45Dans les populations modernes, le problème se trouve encore compliqué par l’existence de nombreuses opérations chirurgicales ayant pour effet (recherché ou subi) une stérilisation de la femme. Il est vrai, qu’à l’inverse, les stérilités pathologiques y sont mieux traitées. Mais il n’en reste pas moins qu’une certaine proportion des couples se découvrent stériles avant d’avoir eu le temps de constituer la descendance qu’ils souhaitaient, et ce problème mériterait plus d’attention qu’il en reçoit actuellement. Nous nous bornerons ici à renvoyer à quelques enquêtes dont les auteurs ont consacré une partie de l’analyse aux problèmes de stérilité et de sous-fertilité : les enquêtes américaines “Growth of American Family”6, l’enquête belge7 et une enquête réalisée à la Nouvelle-Orléans (Réf. 131).
46Pour être complet, ajoutons un mot sur les périodes de stérilité temporaire. À dire vrai, nous en avons déjà beaucoup parlé, puisque les plus importantes sont les périodes de stérilité post-partum. Mais il peut en exister à d’autres moments, par exemple sous la forme de cycles anovulaires. Les estimations sur la fréquence de ces cycles varient entre 5 et 15 % ; le plus important serait de savoir s’ils surviennent par grappes, ou isolément. Dans le second cas, la fécondabilité peut les prendre en compte, mais pas dans le premier.
Notes de bas de page
1 Publié par les Nations-Unies.
2 Publié par les Nations-Unies.
3 Publié par les Nations-Unies.
4 En fait, (1 – a0) comprend le risque de stérilité lié à un premier accouchement n’ayant pas donné lieu à une naissance vivante (fausse couche, par exemple).
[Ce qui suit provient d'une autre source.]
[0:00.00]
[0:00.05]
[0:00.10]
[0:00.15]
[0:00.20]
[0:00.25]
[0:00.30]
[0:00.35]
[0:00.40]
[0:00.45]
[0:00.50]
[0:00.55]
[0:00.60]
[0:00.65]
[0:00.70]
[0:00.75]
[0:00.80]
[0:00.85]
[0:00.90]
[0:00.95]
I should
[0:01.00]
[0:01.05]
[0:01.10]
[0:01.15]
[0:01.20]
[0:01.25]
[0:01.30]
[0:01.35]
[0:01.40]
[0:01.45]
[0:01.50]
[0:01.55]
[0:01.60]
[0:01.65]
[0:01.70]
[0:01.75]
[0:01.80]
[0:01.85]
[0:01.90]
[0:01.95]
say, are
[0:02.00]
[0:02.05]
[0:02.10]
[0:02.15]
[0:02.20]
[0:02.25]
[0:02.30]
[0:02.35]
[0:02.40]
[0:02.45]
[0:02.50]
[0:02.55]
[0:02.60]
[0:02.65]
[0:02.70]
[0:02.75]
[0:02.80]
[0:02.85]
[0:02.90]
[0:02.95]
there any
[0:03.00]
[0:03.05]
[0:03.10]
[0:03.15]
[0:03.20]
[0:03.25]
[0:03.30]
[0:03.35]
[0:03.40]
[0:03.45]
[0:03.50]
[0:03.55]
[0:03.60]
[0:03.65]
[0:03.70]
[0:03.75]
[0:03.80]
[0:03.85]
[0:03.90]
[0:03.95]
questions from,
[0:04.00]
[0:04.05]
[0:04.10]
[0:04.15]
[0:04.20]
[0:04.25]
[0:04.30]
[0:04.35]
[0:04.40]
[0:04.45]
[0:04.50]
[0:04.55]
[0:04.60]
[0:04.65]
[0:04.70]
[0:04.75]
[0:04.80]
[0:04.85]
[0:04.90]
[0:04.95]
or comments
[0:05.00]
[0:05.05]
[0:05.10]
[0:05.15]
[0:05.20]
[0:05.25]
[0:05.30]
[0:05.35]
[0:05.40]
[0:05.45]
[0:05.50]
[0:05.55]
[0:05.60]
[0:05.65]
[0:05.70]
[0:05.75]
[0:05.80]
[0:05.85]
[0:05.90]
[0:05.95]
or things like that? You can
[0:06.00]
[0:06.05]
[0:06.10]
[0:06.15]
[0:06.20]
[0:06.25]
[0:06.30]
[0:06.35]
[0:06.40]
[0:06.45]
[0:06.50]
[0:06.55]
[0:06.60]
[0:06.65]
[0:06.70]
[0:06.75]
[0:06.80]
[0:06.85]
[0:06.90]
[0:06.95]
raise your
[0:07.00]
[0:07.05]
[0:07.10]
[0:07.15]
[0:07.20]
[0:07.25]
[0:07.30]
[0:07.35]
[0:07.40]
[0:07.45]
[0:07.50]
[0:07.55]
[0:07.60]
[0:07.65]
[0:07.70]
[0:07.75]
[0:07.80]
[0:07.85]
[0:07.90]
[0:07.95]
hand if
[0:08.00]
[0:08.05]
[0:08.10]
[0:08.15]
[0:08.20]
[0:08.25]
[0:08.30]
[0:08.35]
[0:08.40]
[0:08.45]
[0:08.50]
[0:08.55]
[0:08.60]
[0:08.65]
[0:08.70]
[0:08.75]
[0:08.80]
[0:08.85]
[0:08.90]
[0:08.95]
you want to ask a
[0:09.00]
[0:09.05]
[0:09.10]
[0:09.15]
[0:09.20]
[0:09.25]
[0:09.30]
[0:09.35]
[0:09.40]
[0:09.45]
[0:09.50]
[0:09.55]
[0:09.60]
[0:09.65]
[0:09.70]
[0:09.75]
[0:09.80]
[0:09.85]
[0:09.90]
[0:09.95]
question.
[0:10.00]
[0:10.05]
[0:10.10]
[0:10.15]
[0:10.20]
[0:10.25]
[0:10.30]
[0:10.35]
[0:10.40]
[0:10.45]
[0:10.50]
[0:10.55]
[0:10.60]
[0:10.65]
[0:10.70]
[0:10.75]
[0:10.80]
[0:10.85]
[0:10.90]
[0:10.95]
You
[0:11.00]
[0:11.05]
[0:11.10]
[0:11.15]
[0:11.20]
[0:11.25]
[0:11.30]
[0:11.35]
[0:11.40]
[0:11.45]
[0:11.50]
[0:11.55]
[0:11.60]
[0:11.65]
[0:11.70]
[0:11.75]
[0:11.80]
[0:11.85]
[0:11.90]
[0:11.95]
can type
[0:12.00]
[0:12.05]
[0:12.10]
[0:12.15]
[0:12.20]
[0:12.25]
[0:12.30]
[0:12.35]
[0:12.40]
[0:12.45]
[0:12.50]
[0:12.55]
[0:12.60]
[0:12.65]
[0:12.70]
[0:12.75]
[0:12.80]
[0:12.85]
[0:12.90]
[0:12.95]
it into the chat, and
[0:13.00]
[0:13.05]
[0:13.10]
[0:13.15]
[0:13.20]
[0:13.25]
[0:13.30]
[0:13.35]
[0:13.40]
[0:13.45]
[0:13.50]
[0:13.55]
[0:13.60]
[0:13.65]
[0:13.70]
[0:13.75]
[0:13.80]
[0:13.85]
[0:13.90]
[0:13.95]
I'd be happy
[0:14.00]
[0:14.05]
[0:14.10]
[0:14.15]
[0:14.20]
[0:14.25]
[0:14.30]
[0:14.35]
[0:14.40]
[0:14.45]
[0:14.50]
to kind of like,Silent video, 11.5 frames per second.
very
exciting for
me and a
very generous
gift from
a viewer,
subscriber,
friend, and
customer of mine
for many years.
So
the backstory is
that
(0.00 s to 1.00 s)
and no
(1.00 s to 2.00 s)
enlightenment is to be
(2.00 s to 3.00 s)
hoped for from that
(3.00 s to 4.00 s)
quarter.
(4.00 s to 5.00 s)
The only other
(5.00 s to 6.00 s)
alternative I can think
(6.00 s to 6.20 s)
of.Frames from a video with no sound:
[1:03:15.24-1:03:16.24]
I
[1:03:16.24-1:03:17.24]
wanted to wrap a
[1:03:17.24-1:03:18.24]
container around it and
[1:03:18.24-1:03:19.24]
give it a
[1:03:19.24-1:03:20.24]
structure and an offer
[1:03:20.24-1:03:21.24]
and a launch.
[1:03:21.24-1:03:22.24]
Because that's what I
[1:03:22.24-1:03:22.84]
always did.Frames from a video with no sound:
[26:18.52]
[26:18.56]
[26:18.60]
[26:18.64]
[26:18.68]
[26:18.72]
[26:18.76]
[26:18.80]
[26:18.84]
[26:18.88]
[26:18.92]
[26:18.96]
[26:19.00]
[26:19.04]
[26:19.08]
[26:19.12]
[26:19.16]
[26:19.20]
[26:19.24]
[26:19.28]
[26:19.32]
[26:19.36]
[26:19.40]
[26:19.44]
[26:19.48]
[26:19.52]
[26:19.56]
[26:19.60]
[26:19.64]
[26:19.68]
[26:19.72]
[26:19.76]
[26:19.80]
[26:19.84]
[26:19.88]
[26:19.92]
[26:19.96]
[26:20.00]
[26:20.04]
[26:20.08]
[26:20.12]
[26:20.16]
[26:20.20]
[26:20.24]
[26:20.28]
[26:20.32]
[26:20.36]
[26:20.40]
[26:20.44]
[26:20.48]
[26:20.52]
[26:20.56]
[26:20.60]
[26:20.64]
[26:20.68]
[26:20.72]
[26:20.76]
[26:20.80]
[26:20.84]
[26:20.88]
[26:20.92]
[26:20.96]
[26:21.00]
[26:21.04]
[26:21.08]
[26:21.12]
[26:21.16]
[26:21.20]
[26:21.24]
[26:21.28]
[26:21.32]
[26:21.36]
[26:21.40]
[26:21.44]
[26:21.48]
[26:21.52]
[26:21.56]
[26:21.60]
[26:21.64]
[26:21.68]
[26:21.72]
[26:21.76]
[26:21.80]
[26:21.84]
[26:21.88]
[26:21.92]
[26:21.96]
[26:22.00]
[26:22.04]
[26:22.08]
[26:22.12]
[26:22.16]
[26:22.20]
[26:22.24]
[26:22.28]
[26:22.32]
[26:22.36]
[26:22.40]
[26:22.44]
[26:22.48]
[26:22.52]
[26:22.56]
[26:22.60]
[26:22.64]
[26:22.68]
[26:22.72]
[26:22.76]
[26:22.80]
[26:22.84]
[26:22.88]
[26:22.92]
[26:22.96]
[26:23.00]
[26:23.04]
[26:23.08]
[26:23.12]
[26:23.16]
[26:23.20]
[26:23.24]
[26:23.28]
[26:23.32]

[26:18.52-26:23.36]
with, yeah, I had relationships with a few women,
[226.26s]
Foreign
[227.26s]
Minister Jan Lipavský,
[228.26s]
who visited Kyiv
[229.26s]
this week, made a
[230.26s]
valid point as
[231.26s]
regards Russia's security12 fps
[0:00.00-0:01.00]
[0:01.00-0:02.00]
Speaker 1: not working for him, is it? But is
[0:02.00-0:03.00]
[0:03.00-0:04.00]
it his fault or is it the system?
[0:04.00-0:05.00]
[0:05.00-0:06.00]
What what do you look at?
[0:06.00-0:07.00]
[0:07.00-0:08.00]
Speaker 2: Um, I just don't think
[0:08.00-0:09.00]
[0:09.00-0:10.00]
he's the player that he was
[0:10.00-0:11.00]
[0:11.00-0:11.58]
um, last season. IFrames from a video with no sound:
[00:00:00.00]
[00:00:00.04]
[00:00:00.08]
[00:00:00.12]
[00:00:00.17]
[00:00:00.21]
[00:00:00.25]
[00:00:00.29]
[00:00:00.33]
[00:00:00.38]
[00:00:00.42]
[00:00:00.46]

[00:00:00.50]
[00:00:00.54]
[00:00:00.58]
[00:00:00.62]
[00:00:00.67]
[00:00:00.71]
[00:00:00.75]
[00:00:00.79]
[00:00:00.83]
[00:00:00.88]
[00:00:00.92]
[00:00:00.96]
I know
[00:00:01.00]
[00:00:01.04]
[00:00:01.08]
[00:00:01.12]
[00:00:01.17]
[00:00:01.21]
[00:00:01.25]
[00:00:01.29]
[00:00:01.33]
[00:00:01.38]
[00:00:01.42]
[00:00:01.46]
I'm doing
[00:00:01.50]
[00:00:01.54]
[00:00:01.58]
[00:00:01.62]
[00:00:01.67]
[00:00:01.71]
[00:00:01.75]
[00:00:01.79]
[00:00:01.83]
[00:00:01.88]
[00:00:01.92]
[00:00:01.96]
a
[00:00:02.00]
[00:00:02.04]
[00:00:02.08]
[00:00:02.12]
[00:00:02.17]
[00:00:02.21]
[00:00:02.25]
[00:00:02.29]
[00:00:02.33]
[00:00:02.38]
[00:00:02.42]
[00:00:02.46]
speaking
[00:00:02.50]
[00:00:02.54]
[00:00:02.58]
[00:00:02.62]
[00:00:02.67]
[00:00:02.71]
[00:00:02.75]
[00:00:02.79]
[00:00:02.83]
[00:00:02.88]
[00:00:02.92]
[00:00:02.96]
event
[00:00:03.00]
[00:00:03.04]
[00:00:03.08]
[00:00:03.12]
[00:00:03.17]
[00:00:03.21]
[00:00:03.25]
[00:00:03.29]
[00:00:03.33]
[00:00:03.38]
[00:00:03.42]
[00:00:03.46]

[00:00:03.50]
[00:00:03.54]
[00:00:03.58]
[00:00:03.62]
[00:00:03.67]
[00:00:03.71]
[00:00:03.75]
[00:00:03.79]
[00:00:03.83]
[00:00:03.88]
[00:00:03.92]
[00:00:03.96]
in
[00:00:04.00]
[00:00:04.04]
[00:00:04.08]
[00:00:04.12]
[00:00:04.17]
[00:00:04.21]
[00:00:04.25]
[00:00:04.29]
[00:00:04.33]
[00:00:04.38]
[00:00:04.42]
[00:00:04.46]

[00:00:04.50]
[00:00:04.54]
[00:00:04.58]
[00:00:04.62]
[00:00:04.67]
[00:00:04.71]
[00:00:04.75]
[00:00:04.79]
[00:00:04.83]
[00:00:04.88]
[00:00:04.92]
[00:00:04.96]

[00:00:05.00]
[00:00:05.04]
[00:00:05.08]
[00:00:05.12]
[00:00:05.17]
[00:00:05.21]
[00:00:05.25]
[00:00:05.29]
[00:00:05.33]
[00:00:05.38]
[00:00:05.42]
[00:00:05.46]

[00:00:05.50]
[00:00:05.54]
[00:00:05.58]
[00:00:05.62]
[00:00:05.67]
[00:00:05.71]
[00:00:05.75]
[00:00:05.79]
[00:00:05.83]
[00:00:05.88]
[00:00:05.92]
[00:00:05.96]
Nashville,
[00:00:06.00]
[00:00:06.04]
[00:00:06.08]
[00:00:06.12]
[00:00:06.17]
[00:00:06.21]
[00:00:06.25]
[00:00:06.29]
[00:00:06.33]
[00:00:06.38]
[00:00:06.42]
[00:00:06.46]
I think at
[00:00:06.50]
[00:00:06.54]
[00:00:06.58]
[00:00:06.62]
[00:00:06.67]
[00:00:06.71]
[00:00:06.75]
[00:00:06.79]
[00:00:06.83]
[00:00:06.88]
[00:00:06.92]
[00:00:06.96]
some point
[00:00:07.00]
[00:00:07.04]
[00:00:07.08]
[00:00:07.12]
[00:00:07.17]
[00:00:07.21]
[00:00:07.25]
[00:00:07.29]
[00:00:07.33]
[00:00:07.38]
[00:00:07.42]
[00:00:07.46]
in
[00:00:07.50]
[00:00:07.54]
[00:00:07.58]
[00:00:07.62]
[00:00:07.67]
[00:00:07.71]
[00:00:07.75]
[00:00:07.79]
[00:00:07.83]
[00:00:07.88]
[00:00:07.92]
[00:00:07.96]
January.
5 En fait, l’une des cinq séries avait été établie par la méthode des probabilités d’agrandissement.
6 Freedman, Whelpton, Campbell : “Family planning, sterility and population growth”, Mac Graw-Hill, New-York, 1959.
Whelpton, Campbell, Patterson : “Fertility and family planning in the United States”, Princeton Univ. Press, 1966.
7 Cliquet (R.L.) : “The sociobiological aspects of the National Survey on fecundity and fertility in Belgium”, J. of Biosoc. Sci., 1969, 1.